Abstract

This chapter discusses feature-value logics. It present a valuable assessment of the use of defaults in linguistics and discusses the issue of whether it is possible in particular to make sense of defaults in constraint-based linguistic theories that are supposed to have a declarative interpretation. Defaults should be limited to a single role; ruling out specifically the essential use of defaults in characterizing the combinatoric relation between basic and nonbasic elements. It is tempting to appeal to a default statement d in case it is impossible or inconvenient to characterise the sets of situations in which d does or does not hold. Moreover, it is meaningless to invoke defaults as linguistic statements.

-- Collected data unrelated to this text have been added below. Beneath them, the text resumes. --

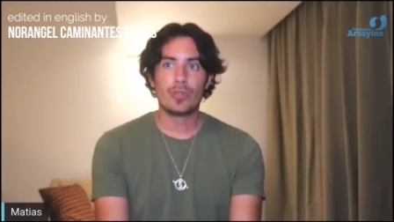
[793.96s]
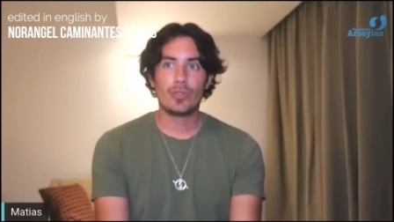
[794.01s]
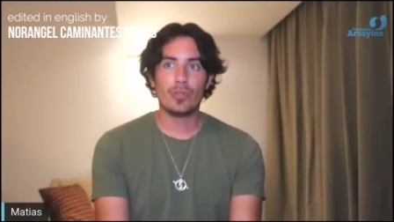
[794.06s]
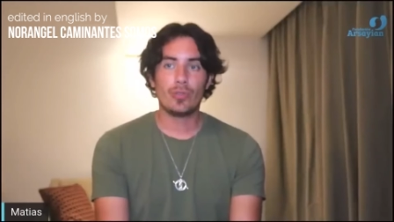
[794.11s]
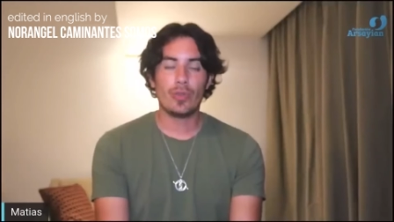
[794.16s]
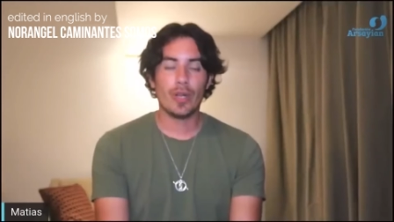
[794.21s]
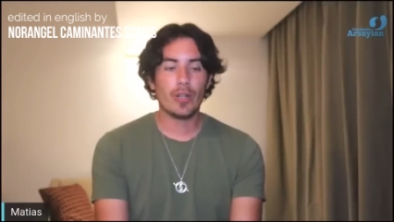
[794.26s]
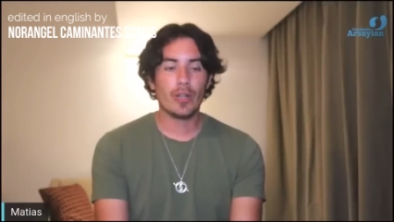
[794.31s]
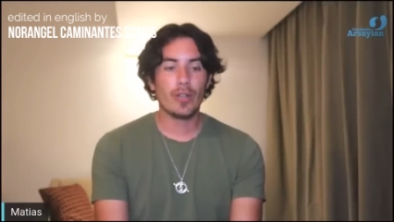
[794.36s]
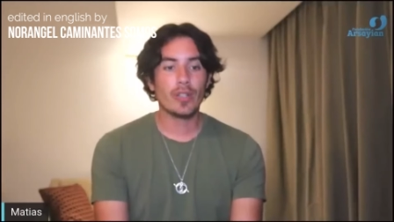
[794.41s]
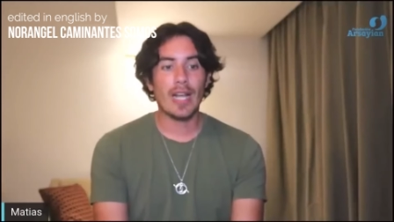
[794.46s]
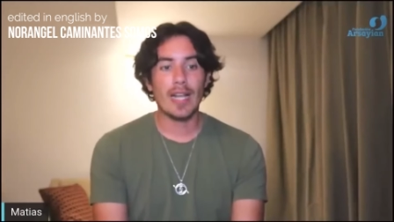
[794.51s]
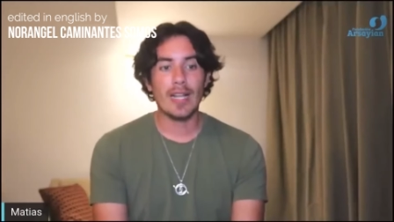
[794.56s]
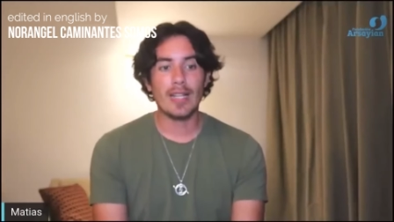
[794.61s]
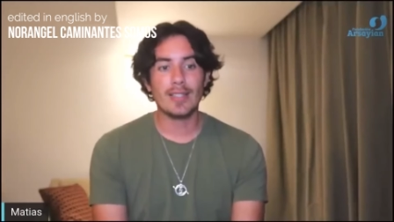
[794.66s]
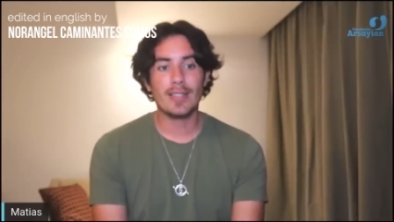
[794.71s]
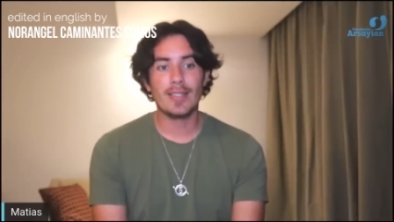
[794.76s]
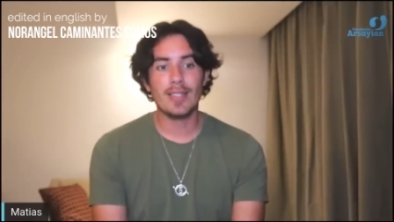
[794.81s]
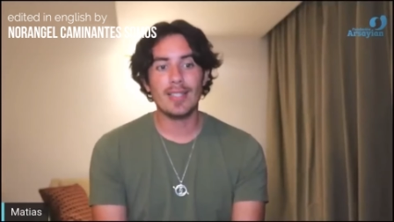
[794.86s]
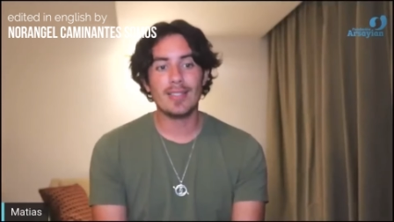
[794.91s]

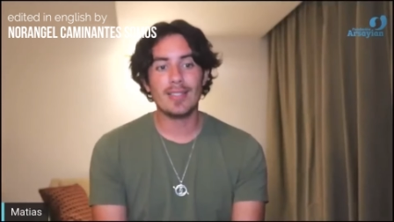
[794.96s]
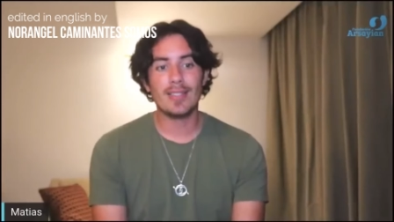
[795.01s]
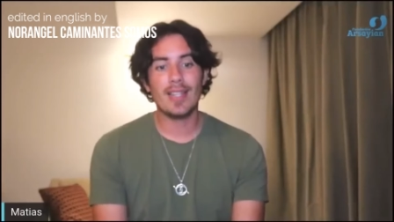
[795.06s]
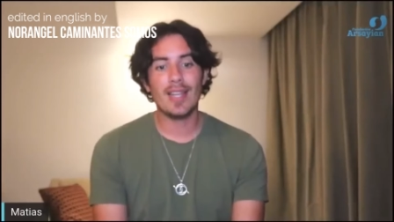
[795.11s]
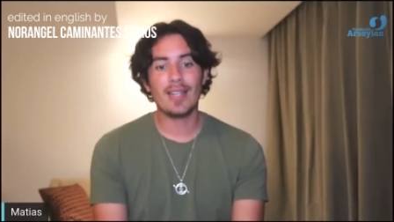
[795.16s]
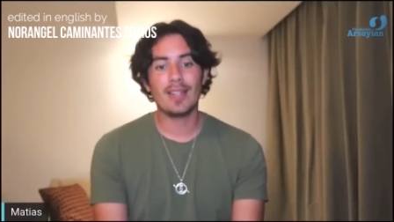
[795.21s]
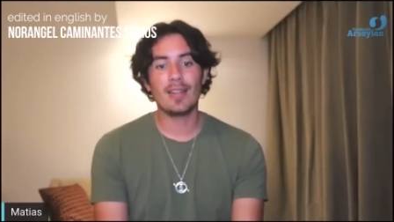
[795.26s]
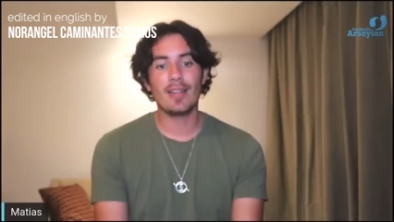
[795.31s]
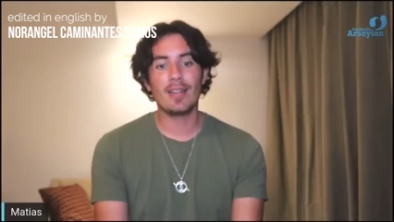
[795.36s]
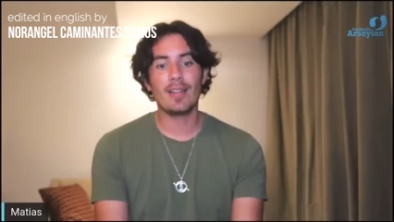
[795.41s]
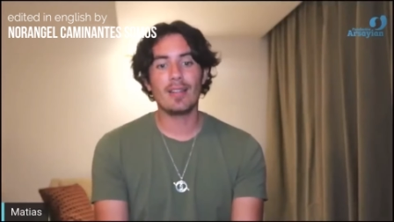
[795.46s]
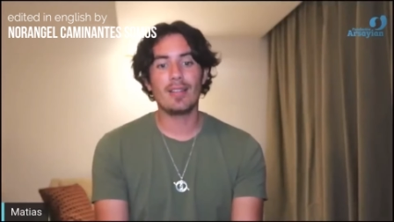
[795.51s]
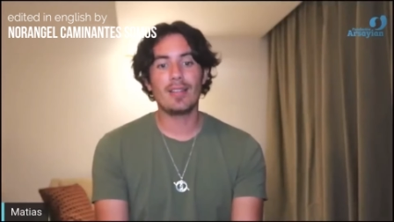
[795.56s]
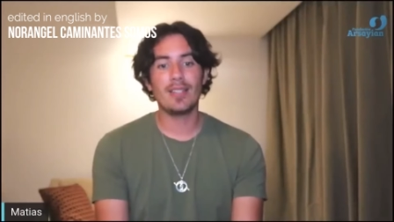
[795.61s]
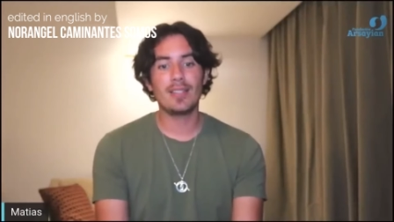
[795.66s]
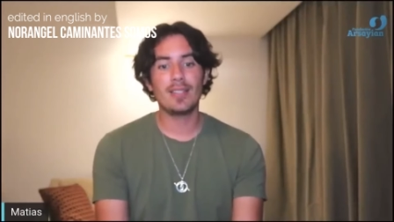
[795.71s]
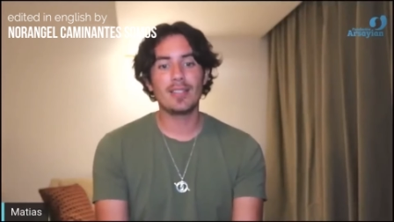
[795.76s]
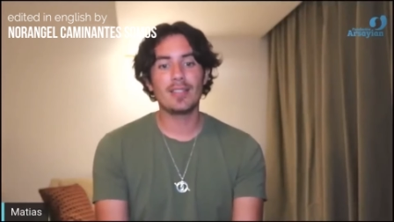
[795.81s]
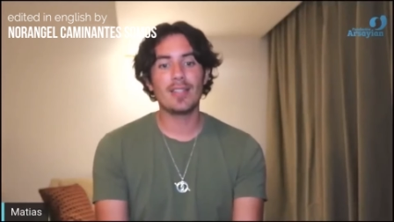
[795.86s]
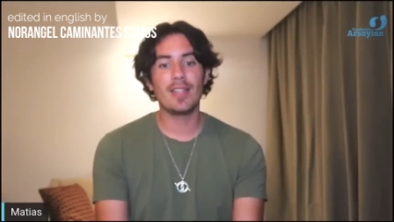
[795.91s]
recognize is that
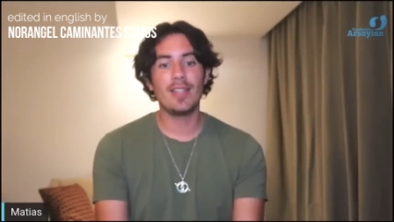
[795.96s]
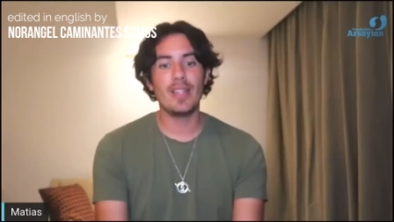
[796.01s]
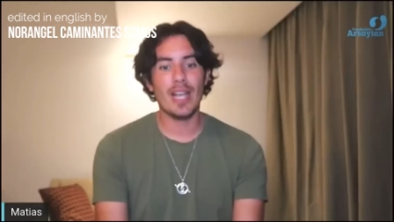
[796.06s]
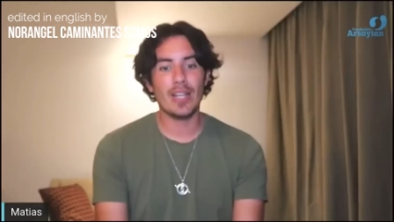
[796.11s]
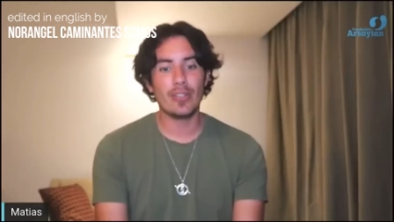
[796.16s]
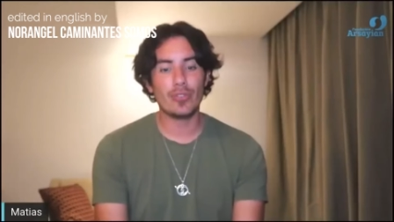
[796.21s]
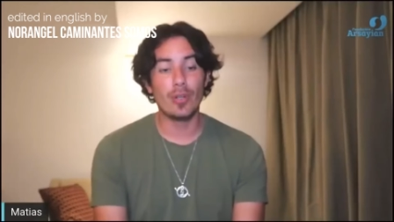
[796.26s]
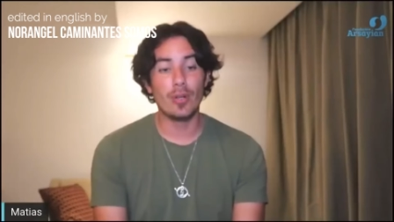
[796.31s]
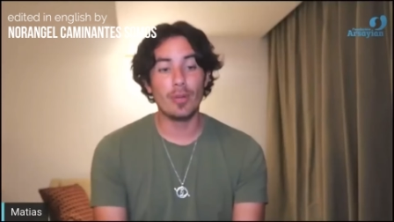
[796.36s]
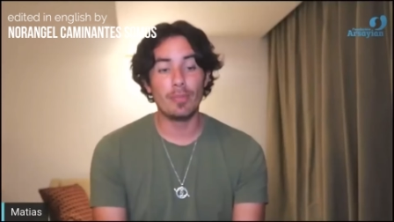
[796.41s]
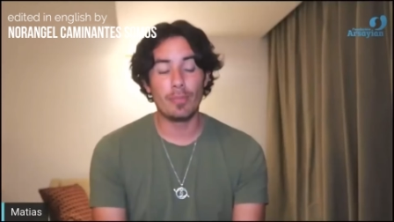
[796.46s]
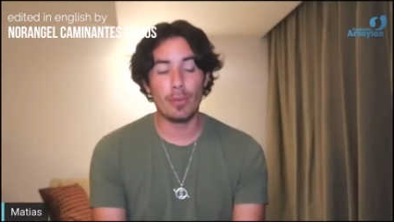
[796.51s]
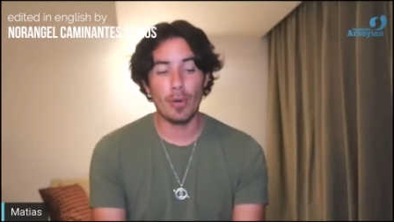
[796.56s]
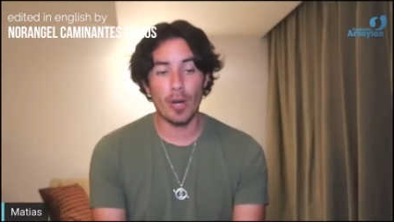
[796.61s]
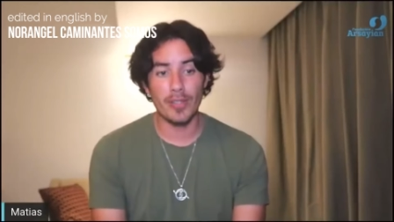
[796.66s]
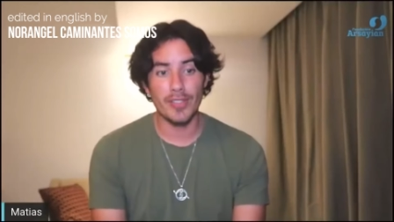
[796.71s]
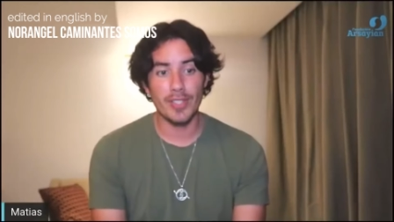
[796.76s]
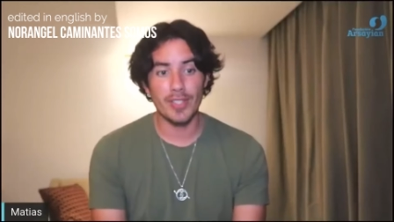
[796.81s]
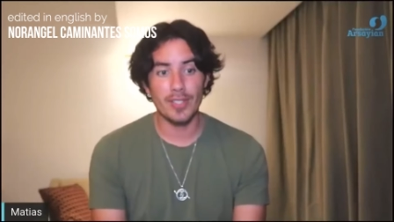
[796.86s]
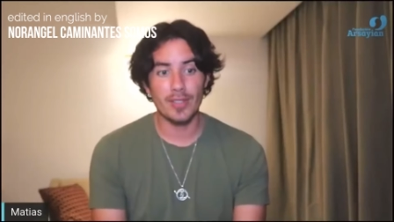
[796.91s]
this is a natural
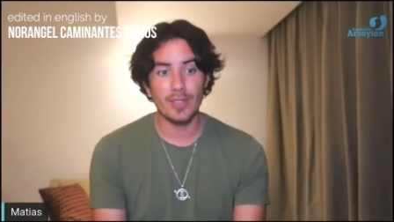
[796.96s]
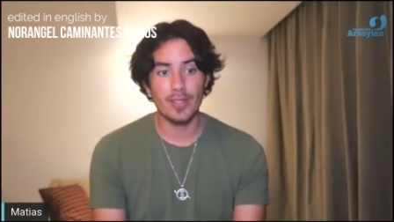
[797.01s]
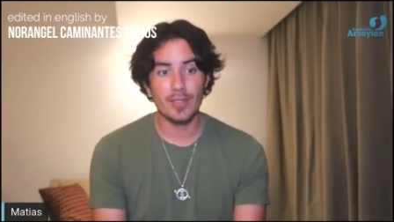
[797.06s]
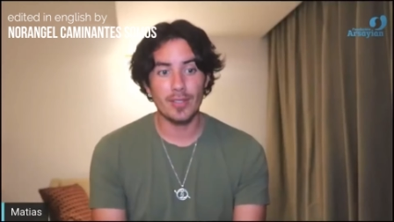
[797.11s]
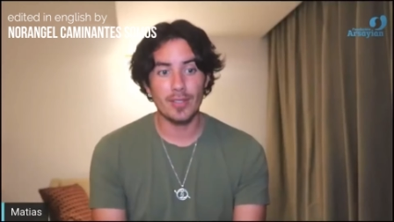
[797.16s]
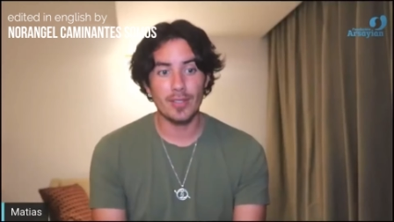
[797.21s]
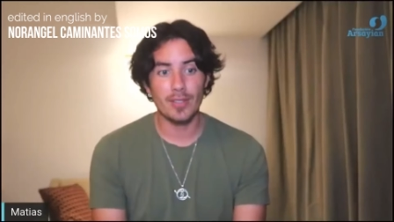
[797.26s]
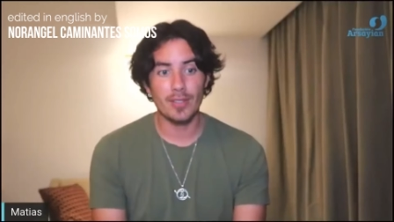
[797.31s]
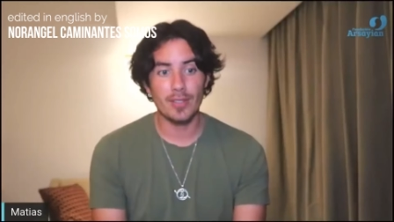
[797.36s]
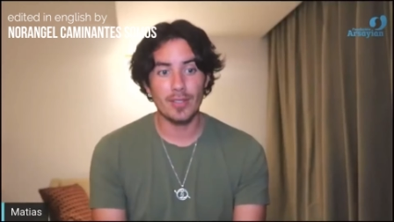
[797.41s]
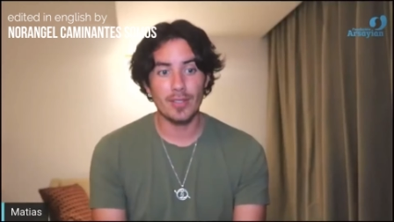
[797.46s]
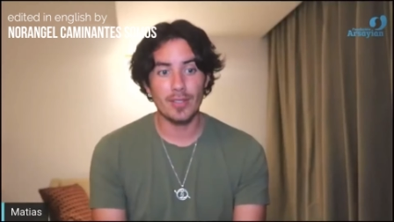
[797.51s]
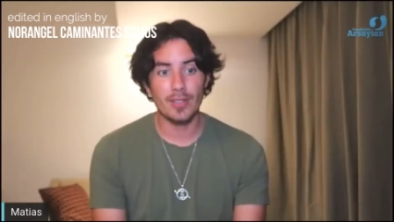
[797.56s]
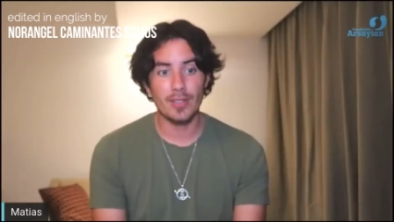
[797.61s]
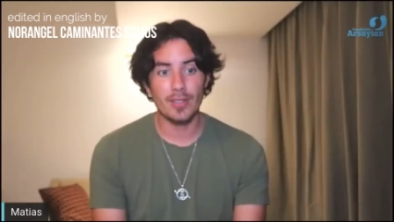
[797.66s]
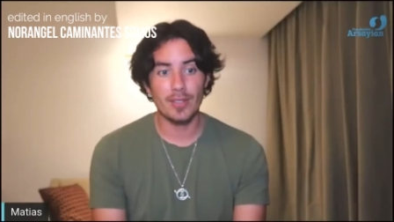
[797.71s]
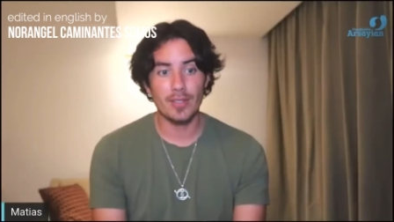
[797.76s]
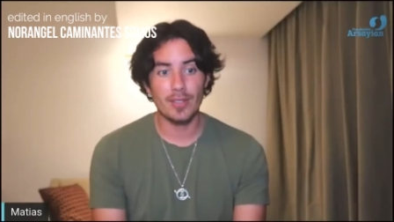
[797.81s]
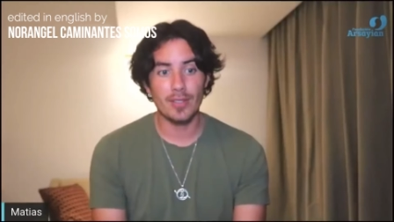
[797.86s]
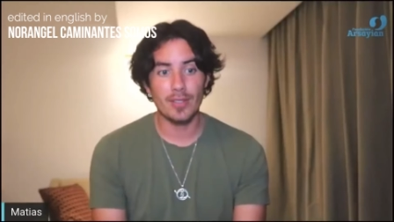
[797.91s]
process. It's
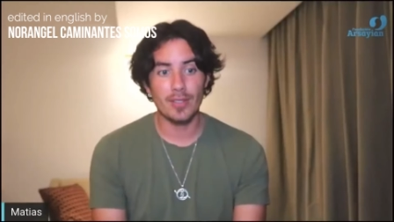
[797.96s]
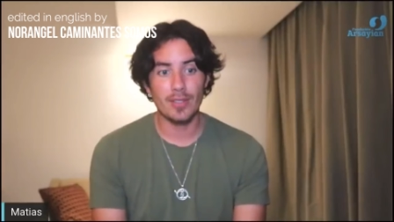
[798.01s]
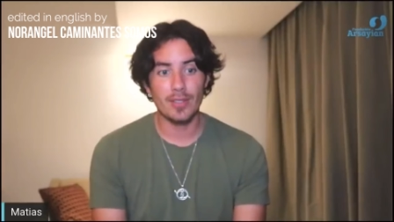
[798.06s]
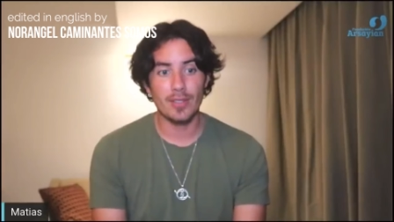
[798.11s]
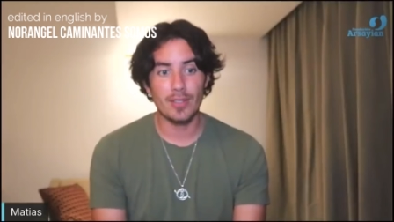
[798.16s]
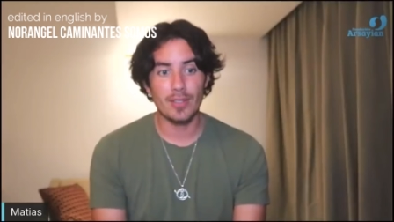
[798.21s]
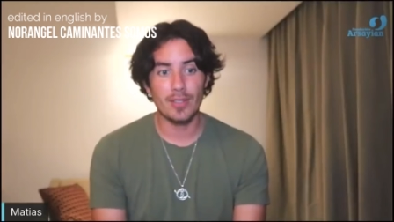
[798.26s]
normal.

Under the nonmonotonic constraint-based view of defaults, applying some default d to some representation x amounts to determining the maximal subpart of d which is consistent with x, call this d’ and conjoining x and d’. If defaults are indeed ordered in regard to the rest of the theory, then it is easier to characterise in as general a way as possible how that ordering comes about, that is, what theoretical and empirical motivation there is for the postulation of domains which limit the potential failure of a default. Furthermore, considerable work would be needed to demonstrate that the use of defaults does not endanger an interpretation of the grammar. A computational criticism of defaults hinges on the claim that a simple construal of defaults does not result in effective constraints on the search space generated by a grammar. A stronger construal of defaults than as a simple ranking of nondeterministic choices is required in cases where a set of defaults and a representation to another representation which is maximally specific in regard to the defaults is needed.